Jessica Kartalija has the story.
On Aug. 23, an earthquake shook the East Coast.
“I begin to hear noises coming from the elevator, noises I never heard before, and the public are looking at me, wondering what’s going on,” said Nikki Williams of the National Park Service. “The walls of the elevator are metal and they start to shake.”
Chunks of stone crumbled and numerous cracks formed– the largest reported to be four feet long and an inch wide.
Now, a Washington businessman is stepping in to help.
David Rubenstein, who heads the Carlyle Group, has agreed to donate $7.5 million to make it possible for the National Park Service to repair the national monument that occurred from last year’s earthquake.

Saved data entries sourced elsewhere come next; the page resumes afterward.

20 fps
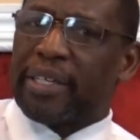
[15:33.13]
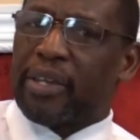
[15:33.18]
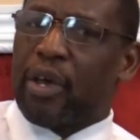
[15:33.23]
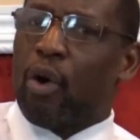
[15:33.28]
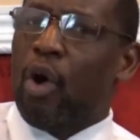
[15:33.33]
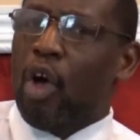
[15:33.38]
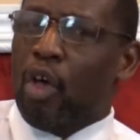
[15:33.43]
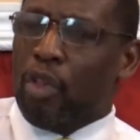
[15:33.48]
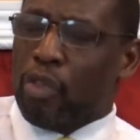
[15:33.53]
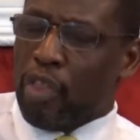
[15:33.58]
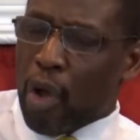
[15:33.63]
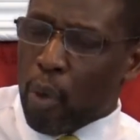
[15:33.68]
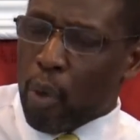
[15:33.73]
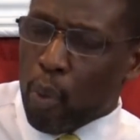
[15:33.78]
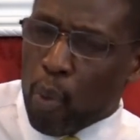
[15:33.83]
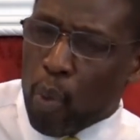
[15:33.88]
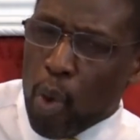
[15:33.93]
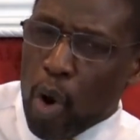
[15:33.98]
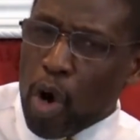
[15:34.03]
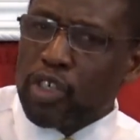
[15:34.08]
The,
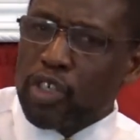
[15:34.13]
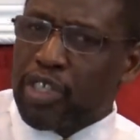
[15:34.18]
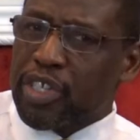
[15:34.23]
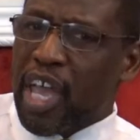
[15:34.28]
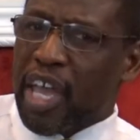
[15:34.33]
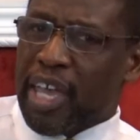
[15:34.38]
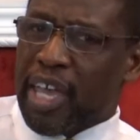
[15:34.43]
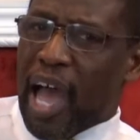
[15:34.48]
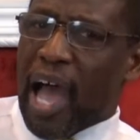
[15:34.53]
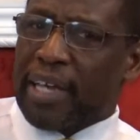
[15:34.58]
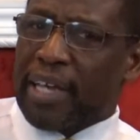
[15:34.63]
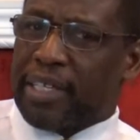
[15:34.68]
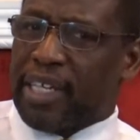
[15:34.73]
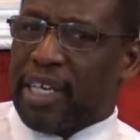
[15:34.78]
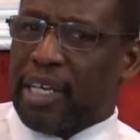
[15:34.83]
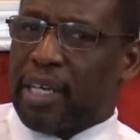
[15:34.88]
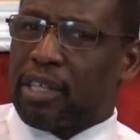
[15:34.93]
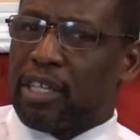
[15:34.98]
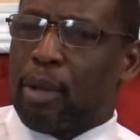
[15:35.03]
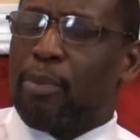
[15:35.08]
the works that God
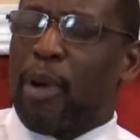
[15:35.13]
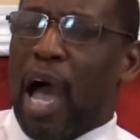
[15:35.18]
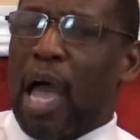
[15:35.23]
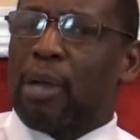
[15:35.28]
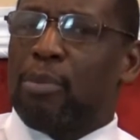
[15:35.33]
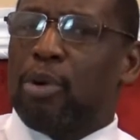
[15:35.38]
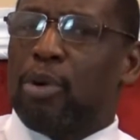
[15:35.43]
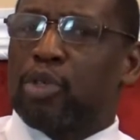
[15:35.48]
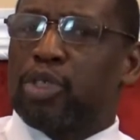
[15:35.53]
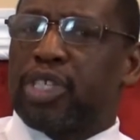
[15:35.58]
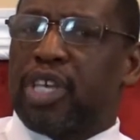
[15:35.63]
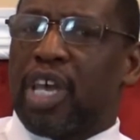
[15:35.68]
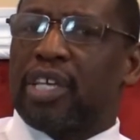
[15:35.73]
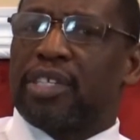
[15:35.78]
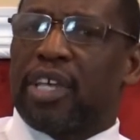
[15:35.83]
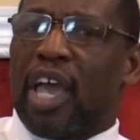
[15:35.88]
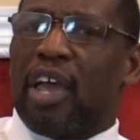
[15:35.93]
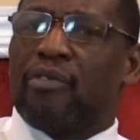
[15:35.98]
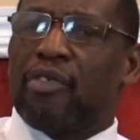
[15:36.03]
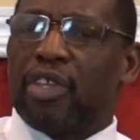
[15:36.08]
did, the Bible
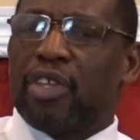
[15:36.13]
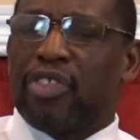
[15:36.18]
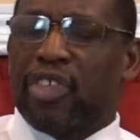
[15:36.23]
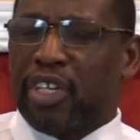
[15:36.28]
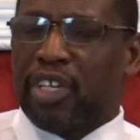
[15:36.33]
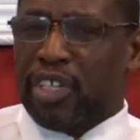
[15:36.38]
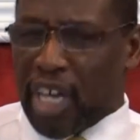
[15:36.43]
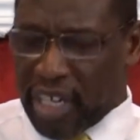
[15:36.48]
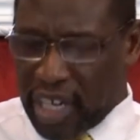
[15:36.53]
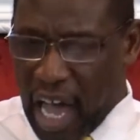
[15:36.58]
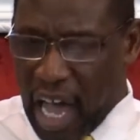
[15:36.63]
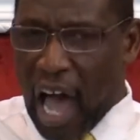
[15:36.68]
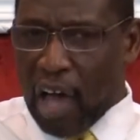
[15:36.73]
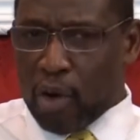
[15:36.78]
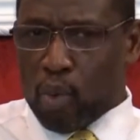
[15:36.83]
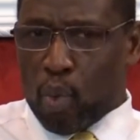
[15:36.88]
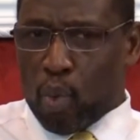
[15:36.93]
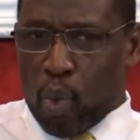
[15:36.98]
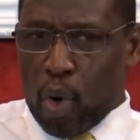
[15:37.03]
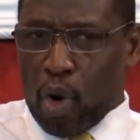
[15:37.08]
says everything that
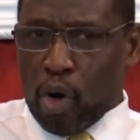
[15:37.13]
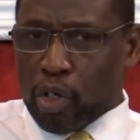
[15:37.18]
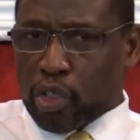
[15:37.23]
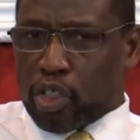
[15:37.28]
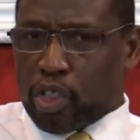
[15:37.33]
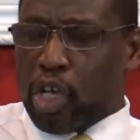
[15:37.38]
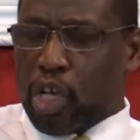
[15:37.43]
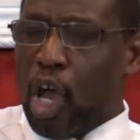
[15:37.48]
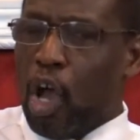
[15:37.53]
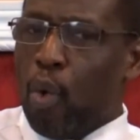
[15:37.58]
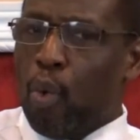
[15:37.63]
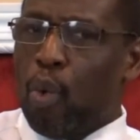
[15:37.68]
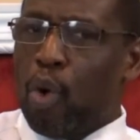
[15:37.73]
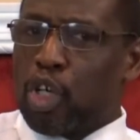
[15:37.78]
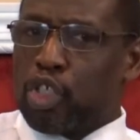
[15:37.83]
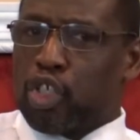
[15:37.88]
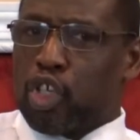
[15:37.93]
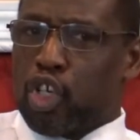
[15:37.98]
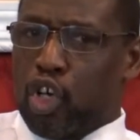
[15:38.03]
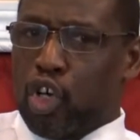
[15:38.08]
God worked
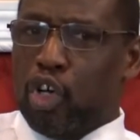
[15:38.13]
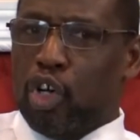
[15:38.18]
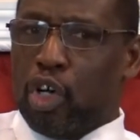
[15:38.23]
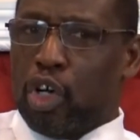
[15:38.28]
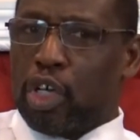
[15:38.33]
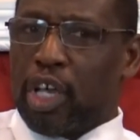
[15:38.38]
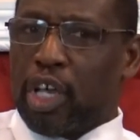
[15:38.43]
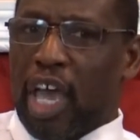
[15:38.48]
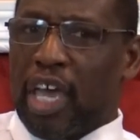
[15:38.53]
was good.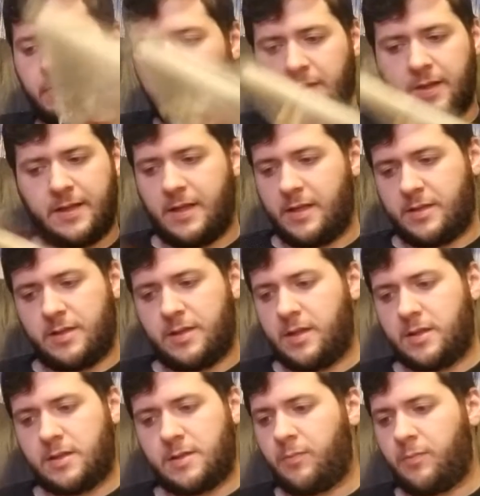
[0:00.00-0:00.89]
really doesn't
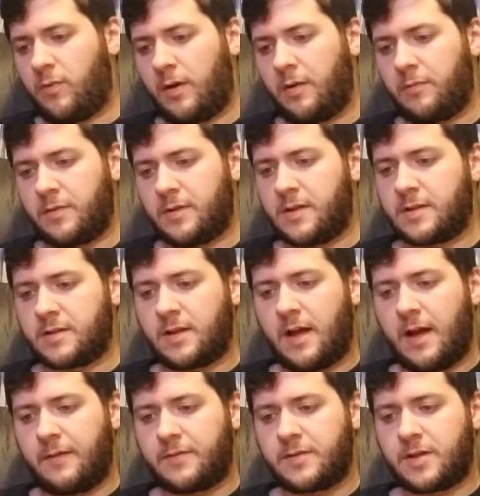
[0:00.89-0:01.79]
disappoint with his
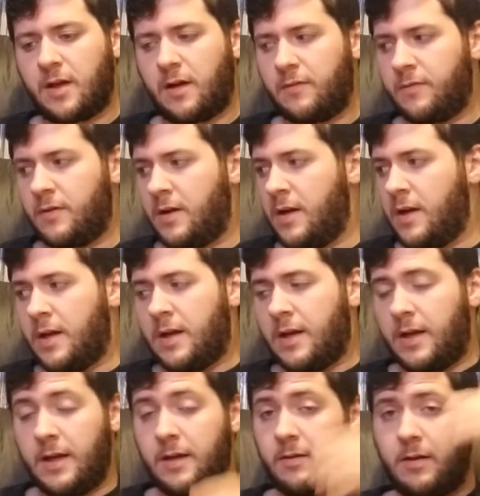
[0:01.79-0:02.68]
live stuff.
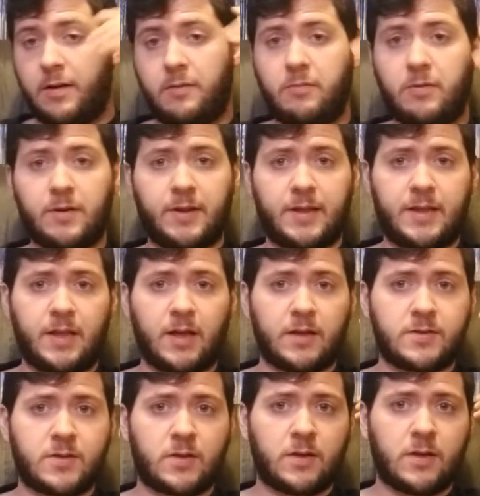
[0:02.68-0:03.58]
He really
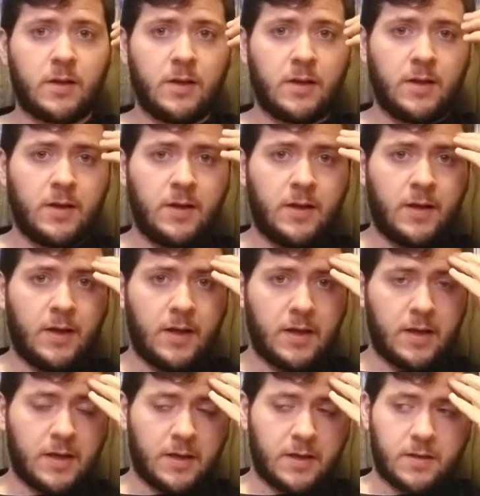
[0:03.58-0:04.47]
doesn't.
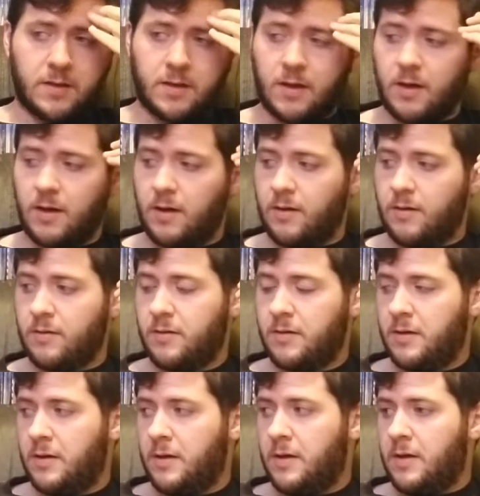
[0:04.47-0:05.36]
And
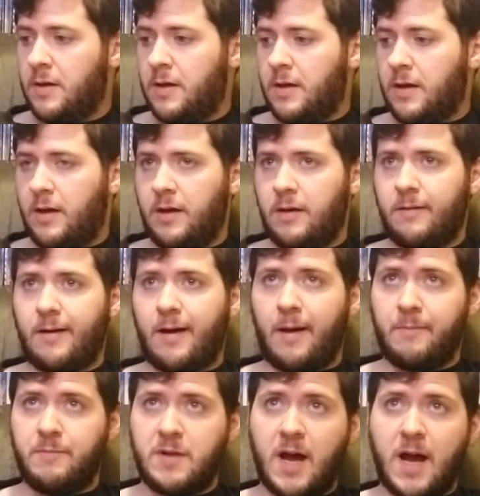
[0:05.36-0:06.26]

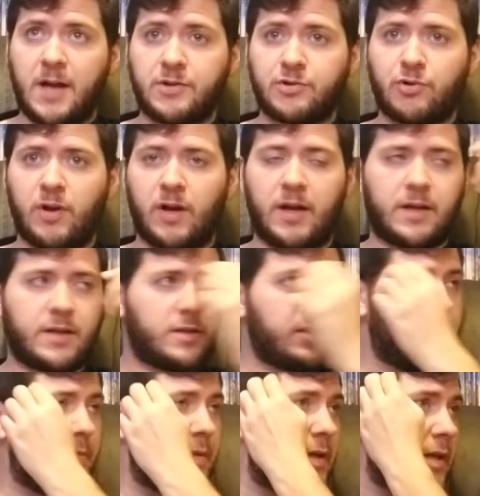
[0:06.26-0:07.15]
I'm not trying
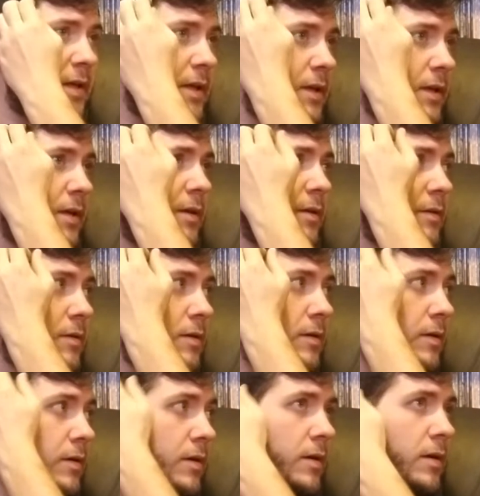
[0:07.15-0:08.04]
to be
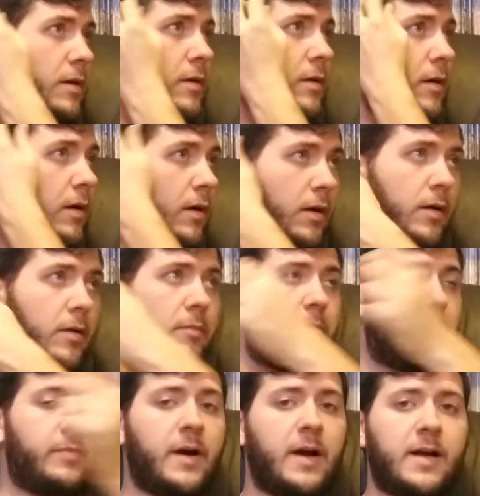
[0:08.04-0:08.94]

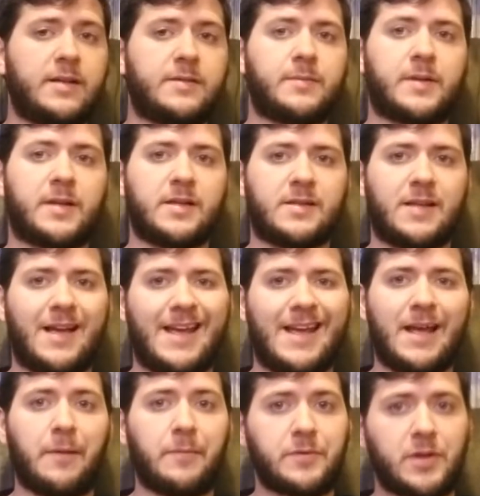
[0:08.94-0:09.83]
biased because I
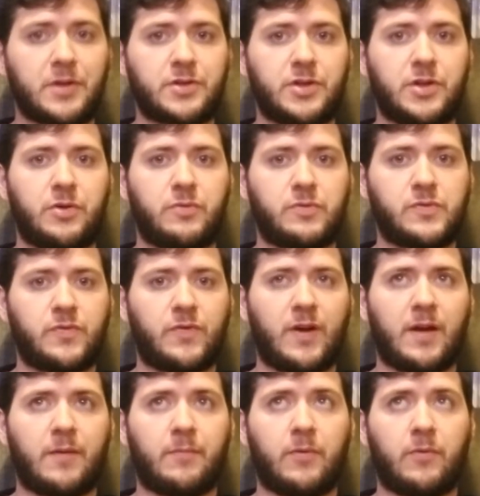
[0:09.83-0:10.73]
am such a huge
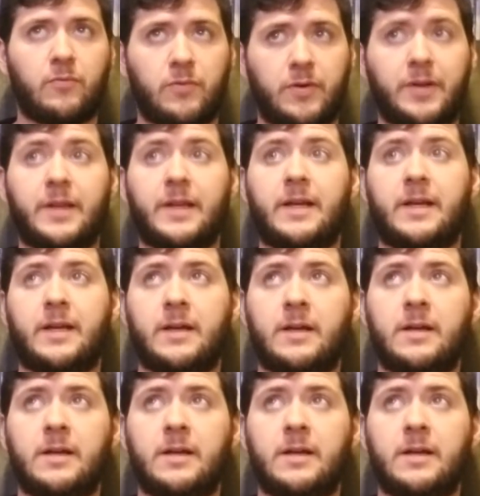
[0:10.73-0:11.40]
fan, but really,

Rubenstein, who runs a private equity firm, says he was inspired to help when he saw the amount of damage.
“It is really my pleasure and my honor to help and I hope that we can reopen this monument as soon as possible so everyone who wants to pay homage to our first president and see this historic building can do so,” Rubenstein said.
Funds will go toward repairing damage and strengthening the structure against future earthquakes.
“With Rubenstein’s gift and with matching federal funds approved by Congress in December, we now have the funds necessary to repair this damage,” said an official.
Rubenstein has also made large donations to the Smithsonian and the National Zoo, helping to fund its giant panda program.
He is from Baltimore, the son of a postal worker. He graduated from Baltimore City College and now lives in Bethesda.